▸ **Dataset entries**
◆ ◆ ◆
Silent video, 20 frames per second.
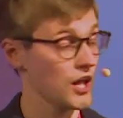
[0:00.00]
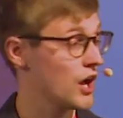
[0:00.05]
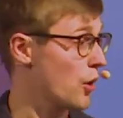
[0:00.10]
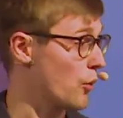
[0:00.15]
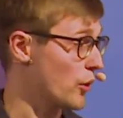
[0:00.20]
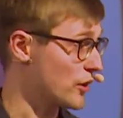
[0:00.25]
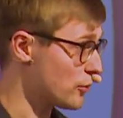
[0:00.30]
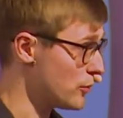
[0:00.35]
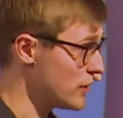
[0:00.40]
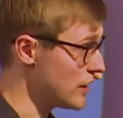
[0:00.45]

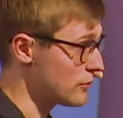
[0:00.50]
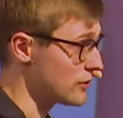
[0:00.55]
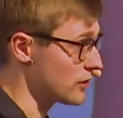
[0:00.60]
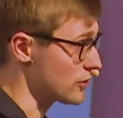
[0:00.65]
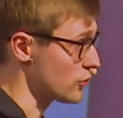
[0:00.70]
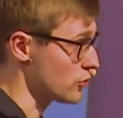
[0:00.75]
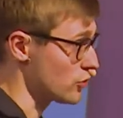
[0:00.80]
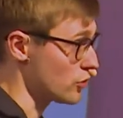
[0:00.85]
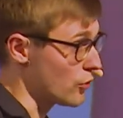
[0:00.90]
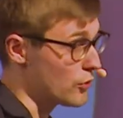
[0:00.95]
What we will
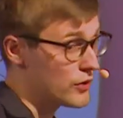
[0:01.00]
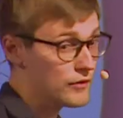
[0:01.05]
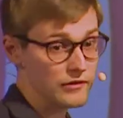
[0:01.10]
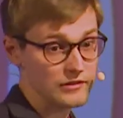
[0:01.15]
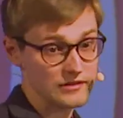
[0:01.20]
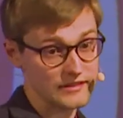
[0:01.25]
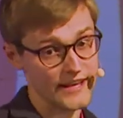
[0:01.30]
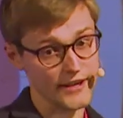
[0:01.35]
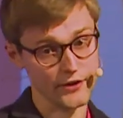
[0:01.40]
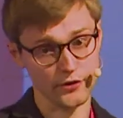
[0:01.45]
do, we will
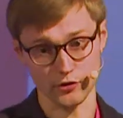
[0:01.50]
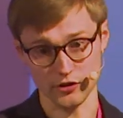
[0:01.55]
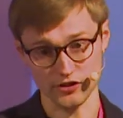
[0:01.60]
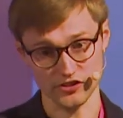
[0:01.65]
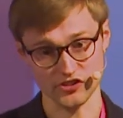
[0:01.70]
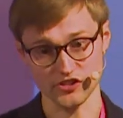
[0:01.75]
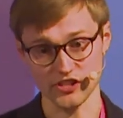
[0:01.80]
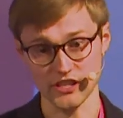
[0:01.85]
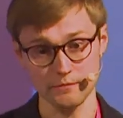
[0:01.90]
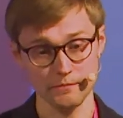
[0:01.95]
take your
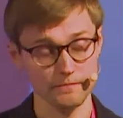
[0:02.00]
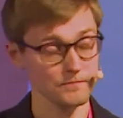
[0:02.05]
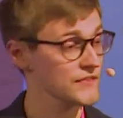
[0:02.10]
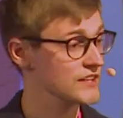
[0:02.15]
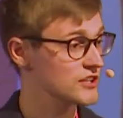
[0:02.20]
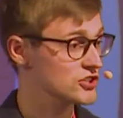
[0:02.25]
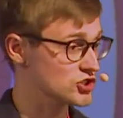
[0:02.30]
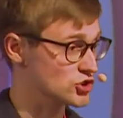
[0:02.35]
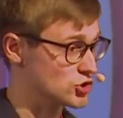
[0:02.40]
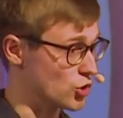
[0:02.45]
receipt,
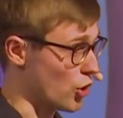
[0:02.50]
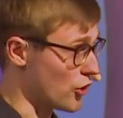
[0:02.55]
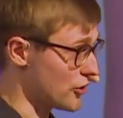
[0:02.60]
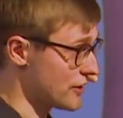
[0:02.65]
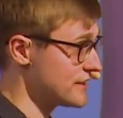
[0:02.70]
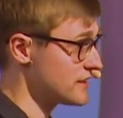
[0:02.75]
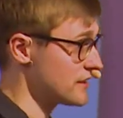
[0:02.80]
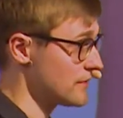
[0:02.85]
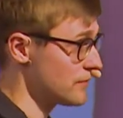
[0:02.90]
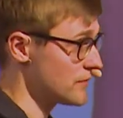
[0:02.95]
store
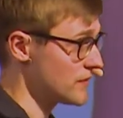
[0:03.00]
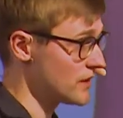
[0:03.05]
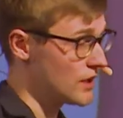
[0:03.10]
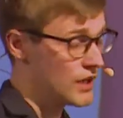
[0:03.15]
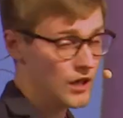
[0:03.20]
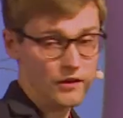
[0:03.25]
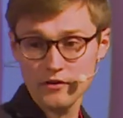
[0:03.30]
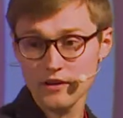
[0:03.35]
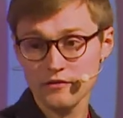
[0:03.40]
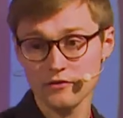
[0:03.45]
it,
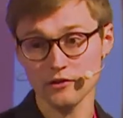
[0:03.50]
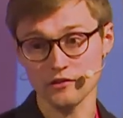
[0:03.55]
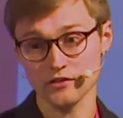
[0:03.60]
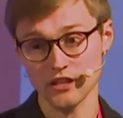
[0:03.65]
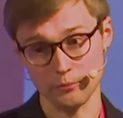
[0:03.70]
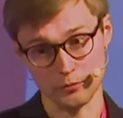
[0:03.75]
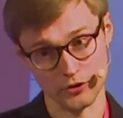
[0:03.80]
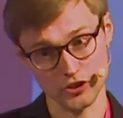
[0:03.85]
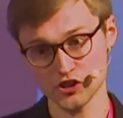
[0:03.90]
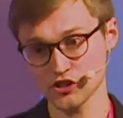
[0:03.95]
we will
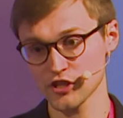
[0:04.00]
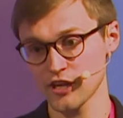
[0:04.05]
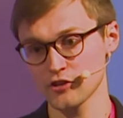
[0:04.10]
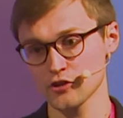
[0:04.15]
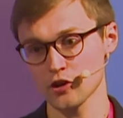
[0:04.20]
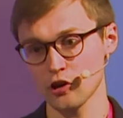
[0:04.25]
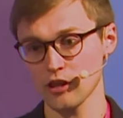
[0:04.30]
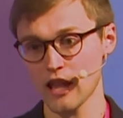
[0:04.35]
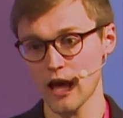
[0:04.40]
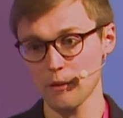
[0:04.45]
depreciate
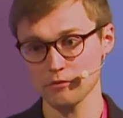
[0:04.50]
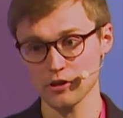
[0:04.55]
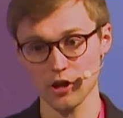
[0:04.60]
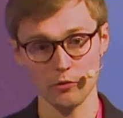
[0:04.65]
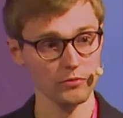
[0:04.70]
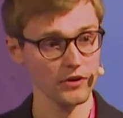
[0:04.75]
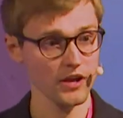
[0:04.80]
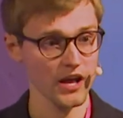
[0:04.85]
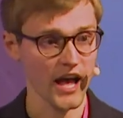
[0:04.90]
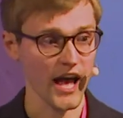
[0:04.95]
your
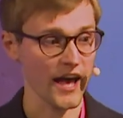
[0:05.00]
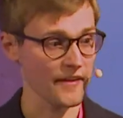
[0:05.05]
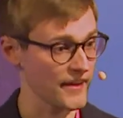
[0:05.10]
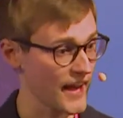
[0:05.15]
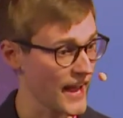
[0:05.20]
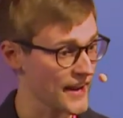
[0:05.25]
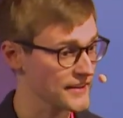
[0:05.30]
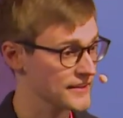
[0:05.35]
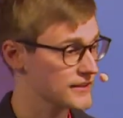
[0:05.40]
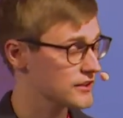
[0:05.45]
laptop, and
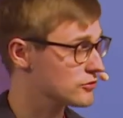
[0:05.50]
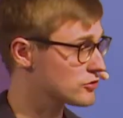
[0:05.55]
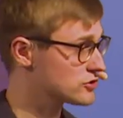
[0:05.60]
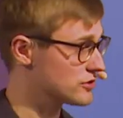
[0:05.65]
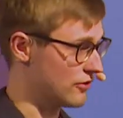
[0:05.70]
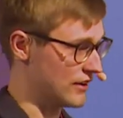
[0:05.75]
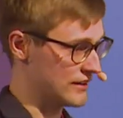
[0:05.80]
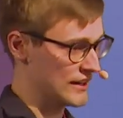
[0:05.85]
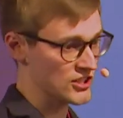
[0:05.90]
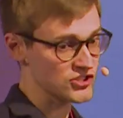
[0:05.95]
add it to the
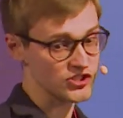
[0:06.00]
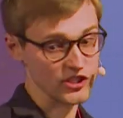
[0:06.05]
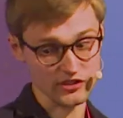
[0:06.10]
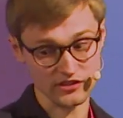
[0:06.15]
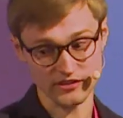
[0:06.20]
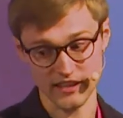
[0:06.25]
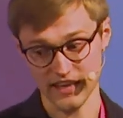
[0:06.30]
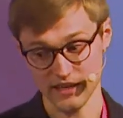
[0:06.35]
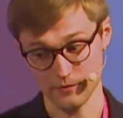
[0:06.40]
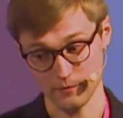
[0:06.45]
financial
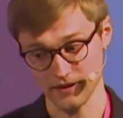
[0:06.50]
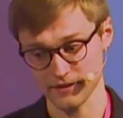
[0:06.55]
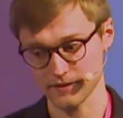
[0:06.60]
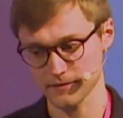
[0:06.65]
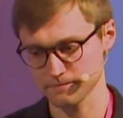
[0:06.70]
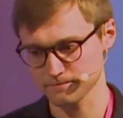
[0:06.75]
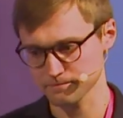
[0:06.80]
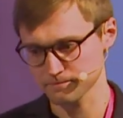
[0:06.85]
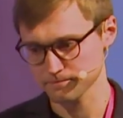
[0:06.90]
statement.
◆ ◆ ◆
▸ **THE TASK**
When repeating the entries, leave out every picture and keep the rest exact.

▸ **EXERCISE SOLUTION**
Silent video, 20 frames per second.
[0:00.00]
[0:00.05]
[0:00.10]
[0:00.15]
[0:00.20]
[0:00.25]
[0:00.30]
[0:00.35]
[0:00.40]
[0:00.45]

[0:00.50]
[0:00.55]
[0:00.60]
[0:00.65]
[0:00.70]
[0:00.75]
[0:00.80]
[0:00.85]
[0:00.90]
[0:00.95]
What we will
[0:01.00]
[0:01.05]
[0:01.10]
[0:01.15]
[0:01.20]
[0:01.25]
[0:01.30]
[0:01.35]
[0:01.40]
[0:01.45]
do, we will
[0:01.50]
[0:01.55]
[0:01.60]
[0:01.65]
[0:01.70]
[0:01.75]
[0:01.80]
[0:01.85]
[0:01.90]
[0:01.95]
take your
[0:02.00]
[0:02.05]
[0:02.10]
[0:02.15]
[0:02.20]
[0:02.25]
[0:02.30]
[0:02.35]
[0:02.40]
[0:02.45]
receipt,
[0:02.50]
[0:02.55]
[0:02.60]
[0:02.65]
[0:02.70]
[0:02.75]
[0:02.80]
[0:02.85]
[0:02.90]
[0:02.95]
store
[0:03.00]
[0:03.05]
[0:03.10]
[0:03.15]
[0:03.20]
[0:03.25]
[0:03.30]
[0:03.35]
[0:03.40]
[0:03.45]
it,
[0:03.50]
[0:03.55]
[0:03.60]
[0:03.65]
[0:03.70]
[0:03.75]
[0:03.80]
[0:03.85]
[0:03.90]
[0:03.95]
we will
[0:04.00]
[0:04.05]
[0:04.10]
[0:04.15]
[0:04.20]
[0:04.25]
[0:04.30]
[0:04.35]
[0:04.40]
[0:04.45]
depreciate
[0:04.50]
[0:04.55]
[0:04.60]
[0:04.65]
[0:04.70]
[0:04.75]
[0:04.80]
[0:04.85]
[0:04.90]
[0:04.95]
your
[0:05.00]
[0:05.05]
[0:05.10]
[0:05.15]
[0:05.20]
[0:05.25]
[0:05.30]
[0:05.35]
[0:05.40]
[0:05.45]
laptop, and
[0:05.50]
[0:05.55]
[0:05.60]
[0:05.65]
[0:05.70]
[0:05.75]
[0:05.80]
[0:05.85]
[0:05.90]
[0:05.95]
add it to the
[0:06.00]
[0:06.05]
[0:06.10]
[0:06.15]
[0:06.20]
[0:06.25]
[0:06.30]
[0:06.35]
[0:06.40]
[0:06.45]
financial
[0:06.50]
[0:06.55]
[0:06.60]
[0:06.65]
[0:06.70]
[0:06.75]
[0:06.80]
[0:06.85]
[0:06.90]
statement.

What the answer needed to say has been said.